*** Opening of Data for review ***

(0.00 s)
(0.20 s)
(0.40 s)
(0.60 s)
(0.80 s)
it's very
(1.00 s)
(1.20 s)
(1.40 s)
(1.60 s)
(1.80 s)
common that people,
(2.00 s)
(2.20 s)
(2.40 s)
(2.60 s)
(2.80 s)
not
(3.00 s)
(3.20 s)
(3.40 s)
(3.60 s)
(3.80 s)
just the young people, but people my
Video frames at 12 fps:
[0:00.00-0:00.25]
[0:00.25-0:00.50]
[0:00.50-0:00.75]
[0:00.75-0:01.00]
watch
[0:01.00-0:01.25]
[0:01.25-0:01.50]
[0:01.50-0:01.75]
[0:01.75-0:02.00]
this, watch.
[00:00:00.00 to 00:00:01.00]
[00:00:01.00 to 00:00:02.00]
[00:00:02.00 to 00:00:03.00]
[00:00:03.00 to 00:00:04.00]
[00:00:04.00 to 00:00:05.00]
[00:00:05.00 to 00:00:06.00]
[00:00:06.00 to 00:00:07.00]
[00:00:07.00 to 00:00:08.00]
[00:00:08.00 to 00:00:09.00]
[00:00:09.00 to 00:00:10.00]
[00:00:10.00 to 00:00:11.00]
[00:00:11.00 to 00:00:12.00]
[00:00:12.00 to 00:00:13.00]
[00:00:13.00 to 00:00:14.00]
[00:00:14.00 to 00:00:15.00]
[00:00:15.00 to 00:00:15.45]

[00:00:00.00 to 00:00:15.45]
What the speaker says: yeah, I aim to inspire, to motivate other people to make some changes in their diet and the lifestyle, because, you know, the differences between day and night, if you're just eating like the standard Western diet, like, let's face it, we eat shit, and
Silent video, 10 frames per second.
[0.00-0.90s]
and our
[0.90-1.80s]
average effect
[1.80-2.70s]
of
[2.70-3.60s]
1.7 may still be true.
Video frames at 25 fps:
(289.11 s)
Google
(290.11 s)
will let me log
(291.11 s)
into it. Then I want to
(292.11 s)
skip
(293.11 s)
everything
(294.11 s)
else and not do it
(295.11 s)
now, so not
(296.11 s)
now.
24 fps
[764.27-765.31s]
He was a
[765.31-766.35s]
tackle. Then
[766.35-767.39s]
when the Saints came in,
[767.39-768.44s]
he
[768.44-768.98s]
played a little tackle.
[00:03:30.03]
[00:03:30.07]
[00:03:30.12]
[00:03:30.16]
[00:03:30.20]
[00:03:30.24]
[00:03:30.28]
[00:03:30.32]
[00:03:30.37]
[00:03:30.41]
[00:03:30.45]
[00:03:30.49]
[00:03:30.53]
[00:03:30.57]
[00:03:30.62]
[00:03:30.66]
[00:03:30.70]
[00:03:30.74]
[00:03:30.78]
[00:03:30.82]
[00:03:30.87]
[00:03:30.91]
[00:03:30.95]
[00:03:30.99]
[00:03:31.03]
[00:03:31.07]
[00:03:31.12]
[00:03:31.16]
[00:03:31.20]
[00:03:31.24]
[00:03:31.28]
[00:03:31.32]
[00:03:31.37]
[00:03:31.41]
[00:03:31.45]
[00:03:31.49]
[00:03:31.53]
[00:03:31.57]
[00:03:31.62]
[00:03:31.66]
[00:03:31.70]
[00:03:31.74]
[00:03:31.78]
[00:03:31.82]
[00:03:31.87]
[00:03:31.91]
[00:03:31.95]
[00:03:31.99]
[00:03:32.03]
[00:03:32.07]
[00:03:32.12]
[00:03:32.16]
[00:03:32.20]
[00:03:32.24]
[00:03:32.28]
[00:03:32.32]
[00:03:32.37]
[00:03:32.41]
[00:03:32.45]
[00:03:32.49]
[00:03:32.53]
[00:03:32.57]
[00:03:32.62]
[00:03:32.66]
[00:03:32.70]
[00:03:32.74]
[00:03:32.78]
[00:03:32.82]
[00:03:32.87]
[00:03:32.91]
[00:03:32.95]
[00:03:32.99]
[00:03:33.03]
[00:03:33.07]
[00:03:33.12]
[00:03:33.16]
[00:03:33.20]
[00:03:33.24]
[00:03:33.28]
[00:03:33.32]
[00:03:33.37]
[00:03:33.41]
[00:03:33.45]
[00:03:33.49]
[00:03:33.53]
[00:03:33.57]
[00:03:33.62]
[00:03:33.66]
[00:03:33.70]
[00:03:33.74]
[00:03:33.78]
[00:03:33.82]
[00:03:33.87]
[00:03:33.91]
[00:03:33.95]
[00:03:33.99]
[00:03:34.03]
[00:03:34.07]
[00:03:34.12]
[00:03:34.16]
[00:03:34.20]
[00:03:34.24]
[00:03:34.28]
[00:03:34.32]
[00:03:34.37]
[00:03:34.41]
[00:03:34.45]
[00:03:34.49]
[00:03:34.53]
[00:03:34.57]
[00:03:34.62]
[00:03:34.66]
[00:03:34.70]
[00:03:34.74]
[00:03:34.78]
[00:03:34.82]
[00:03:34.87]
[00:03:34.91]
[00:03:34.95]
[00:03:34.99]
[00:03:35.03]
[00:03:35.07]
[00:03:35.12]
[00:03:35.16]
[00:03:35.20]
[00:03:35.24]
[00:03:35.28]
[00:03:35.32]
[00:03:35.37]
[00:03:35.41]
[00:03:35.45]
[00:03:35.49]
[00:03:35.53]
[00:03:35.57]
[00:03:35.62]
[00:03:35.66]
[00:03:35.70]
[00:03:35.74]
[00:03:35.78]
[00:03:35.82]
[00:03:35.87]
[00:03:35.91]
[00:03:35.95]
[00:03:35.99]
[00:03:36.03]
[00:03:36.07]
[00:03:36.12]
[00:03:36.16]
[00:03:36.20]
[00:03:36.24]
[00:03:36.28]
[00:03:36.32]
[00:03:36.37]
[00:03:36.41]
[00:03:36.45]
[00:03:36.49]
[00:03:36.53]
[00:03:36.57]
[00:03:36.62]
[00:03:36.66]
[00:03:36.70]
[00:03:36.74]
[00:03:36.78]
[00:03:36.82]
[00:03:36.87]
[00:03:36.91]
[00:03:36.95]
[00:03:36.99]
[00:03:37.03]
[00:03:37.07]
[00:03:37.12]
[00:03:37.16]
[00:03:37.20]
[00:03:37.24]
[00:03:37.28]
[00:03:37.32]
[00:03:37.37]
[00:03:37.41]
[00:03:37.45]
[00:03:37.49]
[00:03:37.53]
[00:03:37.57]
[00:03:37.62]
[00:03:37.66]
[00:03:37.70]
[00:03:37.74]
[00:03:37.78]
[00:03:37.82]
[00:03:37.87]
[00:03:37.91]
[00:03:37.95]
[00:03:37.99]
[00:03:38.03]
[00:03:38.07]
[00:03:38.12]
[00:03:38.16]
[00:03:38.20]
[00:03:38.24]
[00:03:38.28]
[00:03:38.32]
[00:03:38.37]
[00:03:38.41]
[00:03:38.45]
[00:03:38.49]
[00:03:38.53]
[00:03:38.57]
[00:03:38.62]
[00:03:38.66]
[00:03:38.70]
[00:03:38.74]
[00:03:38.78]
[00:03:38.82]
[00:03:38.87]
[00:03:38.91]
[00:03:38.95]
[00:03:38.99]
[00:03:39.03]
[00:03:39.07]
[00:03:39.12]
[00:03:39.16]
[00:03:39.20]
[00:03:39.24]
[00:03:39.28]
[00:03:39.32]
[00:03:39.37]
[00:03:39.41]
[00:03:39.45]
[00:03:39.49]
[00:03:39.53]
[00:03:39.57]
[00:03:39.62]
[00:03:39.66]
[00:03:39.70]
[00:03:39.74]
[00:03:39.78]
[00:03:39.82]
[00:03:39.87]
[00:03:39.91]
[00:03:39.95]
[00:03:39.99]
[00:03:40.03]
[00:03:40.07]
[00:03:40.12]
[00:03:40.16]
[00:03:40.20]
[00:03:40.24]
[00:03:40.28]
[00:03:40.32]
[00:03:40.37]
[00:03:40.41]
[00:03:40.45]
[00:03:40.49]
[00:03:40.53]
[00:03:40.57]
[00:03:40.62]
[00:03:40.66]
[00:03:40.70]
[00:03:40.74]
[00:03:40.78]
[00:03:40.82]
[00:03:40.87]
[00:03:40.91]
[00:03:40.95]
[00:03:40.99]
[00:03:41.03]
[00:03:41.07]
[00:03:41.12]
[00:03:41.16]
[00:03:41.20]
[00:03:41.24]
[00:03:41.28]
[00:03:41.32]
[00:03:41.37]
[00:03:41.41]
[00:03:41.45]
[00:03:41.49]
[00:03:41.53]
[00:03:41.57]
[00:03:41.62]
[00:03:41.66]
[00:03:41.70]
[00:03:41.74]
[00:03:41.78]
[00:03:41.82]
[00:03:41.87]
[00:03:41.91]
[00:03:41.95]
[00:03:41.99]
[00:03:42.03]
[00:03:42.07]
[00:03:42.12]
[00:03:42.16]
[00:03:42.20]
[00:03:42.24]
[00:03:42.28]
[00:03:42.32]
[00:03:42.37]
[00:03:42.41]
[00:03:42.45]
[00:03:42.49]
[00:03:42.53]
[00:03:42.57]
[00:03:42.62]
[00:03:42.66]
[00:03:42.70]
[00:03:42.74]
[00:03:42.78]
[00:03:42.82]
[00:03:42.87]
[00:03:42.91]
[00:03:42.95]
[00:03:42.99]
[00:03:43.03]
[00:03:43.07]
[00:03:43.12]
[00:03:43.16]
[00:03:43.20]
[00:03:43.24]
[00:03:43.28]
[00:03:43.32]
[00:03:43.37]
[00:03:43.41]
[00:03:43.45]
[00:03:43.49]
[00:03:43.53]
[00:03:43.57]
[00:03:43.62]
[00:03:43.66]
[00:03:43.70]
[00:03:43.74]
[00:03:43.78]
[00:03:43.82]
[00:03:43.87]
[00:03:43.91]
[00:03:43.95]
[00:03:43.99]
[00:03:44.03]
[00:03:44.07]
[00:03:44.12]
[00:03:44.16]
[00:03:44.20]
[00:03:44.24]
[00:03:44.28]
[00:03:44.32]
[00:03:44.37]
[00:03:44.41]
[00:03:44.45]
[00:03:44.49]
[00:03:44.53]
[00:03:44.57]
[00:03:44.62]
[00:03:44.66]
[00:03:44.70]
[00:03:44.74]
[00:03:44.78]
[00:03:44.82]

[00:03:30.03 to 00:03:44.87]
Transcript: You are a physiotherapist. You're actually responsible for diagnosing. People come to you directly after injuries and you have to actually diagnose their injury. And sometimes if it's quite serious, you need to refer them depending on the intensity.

*** Close of Data for review ***

_Activity_
Show every line of the data in which the word "frames" appears.

_Your response_
Video frames at 12 fps:
Silent video, 10 frames per second.
Video frames at 25 fps:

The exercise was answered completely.